Bemyeyes app already work quite reliability to describe scenes to the blind
Haha, did you evaluate this personally?

I did a BeMyEyes test recently, trying to sort about 40 cans according to the existance of a deposit logo. After 90 minutes of submitting photos, and a second round to make sure it doesn't lie too much, I had 16 cans which according to BeMyEyes (OpenAI) had a deposit logo. Then, I went to the shop to bring them back. Turns out, only 4 cans had a logo. So after a second round to eliminate hallucinations, the success rate was only 25%.

Do you call that reliable?

> I did a BeMyEyes test recently

But isn't the BeMyEyes assisting happening via other humans? I remember signing up for some "when blind people need your help" thing via BeMyEyes and I understood it as it's 100% humans on the other end of the call that will help you.

Yes, what you are describing is how BeMyEyes started, and it still offer that feature.

However, somewhere around 1 or 2 years ago, they added a OpenAI vision model based way to send in photos and have them described.

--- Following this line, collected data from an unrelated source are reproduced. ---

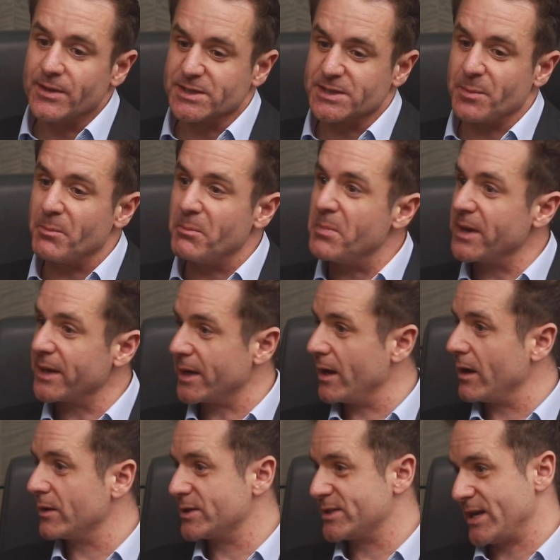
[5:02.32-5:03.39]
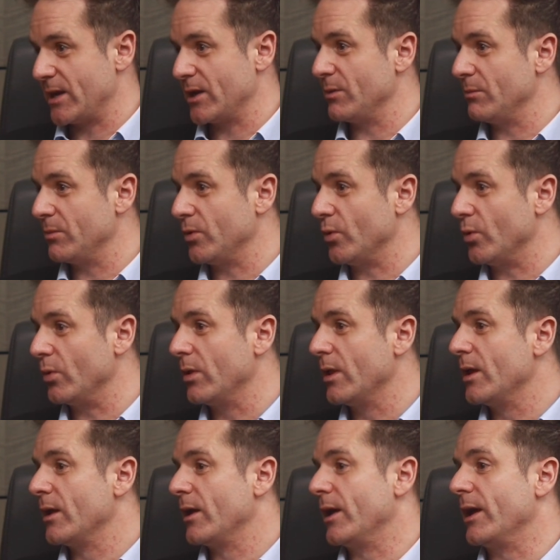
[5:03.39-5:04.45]
There's a bigger talent pool,
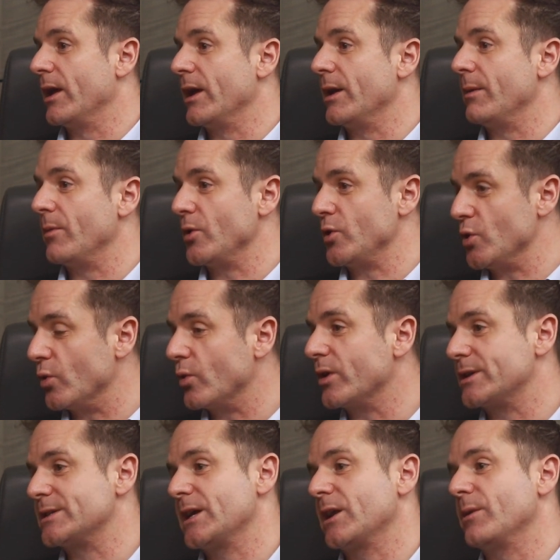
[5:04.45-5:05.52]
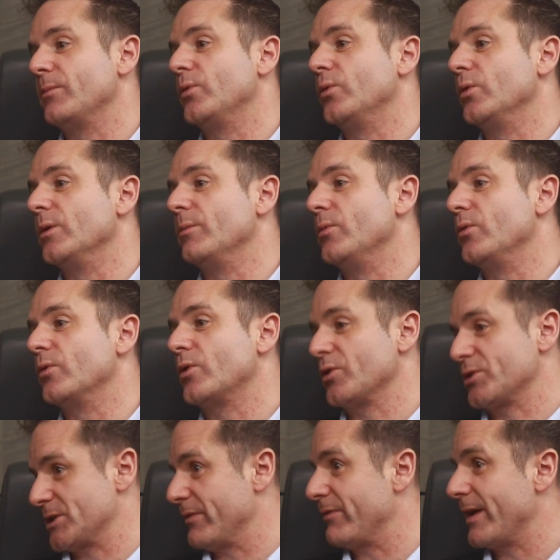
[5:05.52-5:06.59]
a younger talent pool, a more
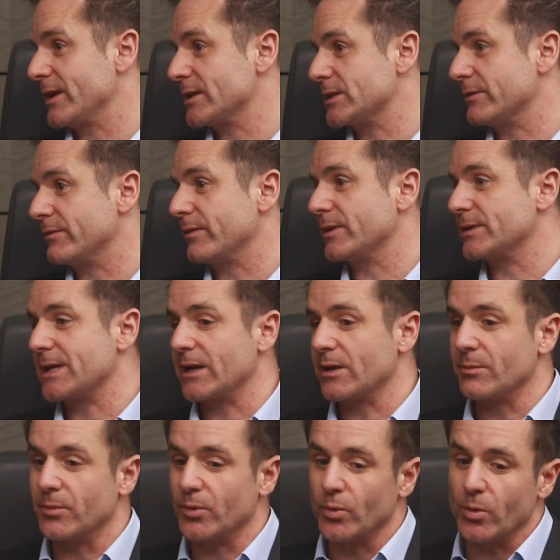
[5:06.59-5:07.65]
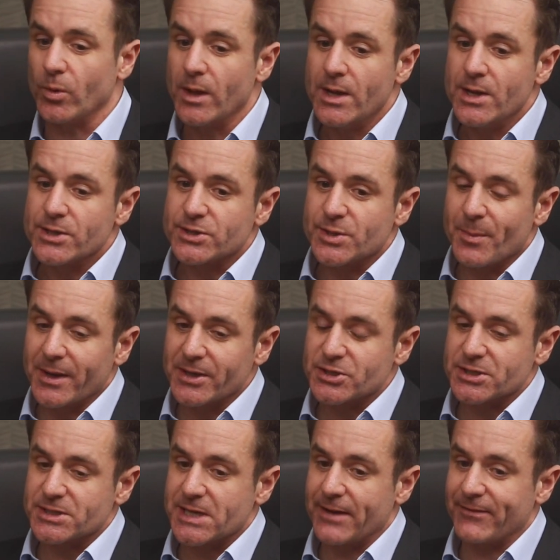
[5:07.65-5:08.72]
cost-effective talent pool. So
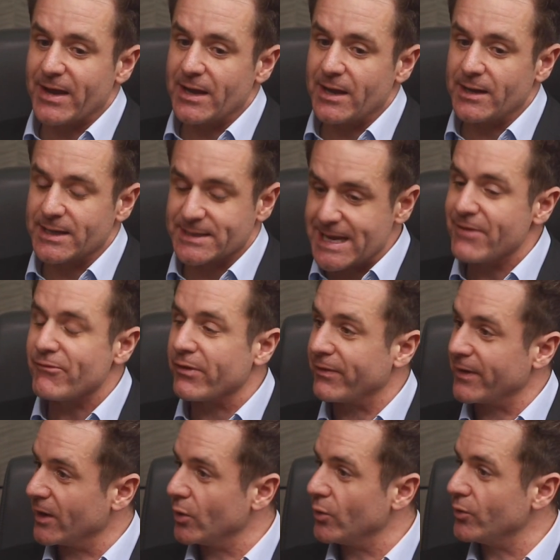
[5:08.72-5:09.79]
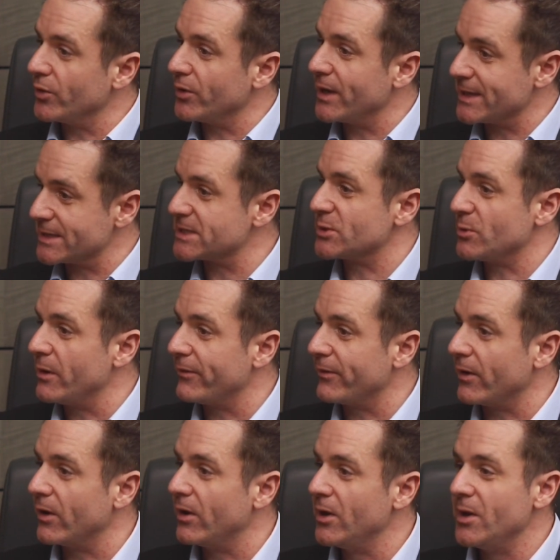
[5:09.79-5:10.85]
Manchester has everything London has to
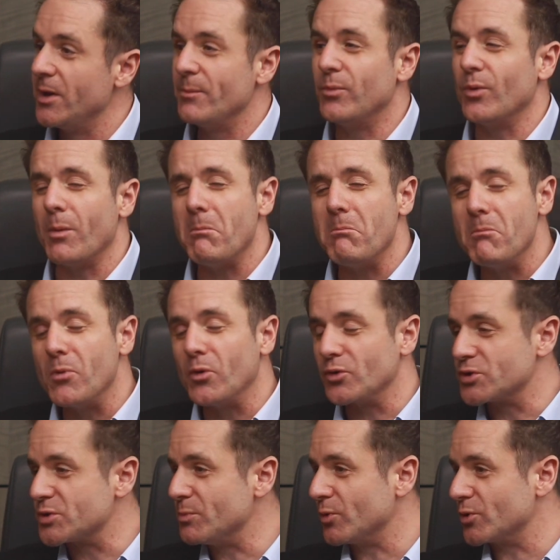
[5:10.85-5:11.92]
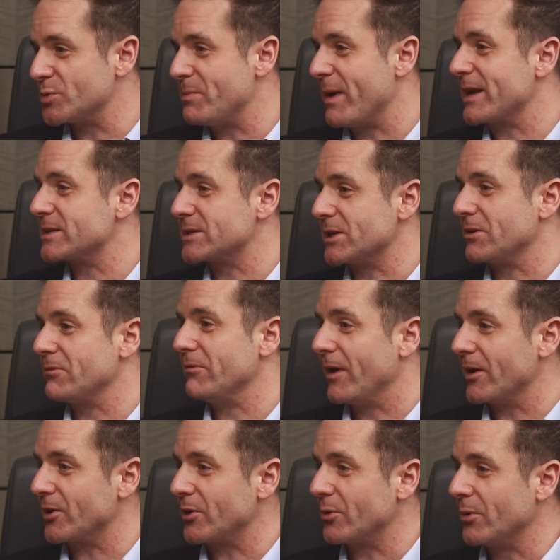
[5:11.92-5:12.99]
offer, but much, much better
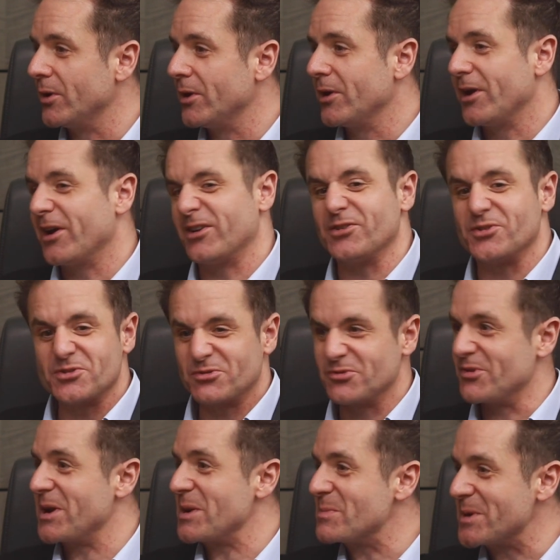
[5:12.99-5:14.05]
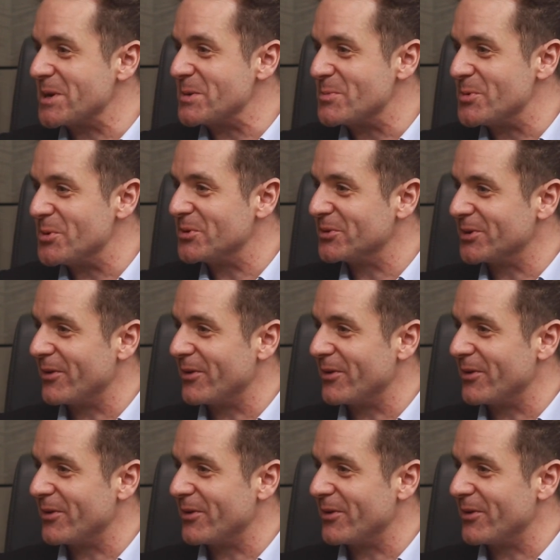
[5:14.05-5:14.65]
value and great people.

In general, its a very nice feature, if it works. For instance, I do use it successfully to sort laundry.

But the deposit logo test I did gave horrible results...

That changed a while ago. They also use OpenAI's APIs now.

https://openai.com/index/be-my-eyes/

Are you willing to bet that it wouldn't work reliably in a year, 2 years, 5 years?
If you're releasing something today, should you talk about what it can do now or what it might be able to do in two years?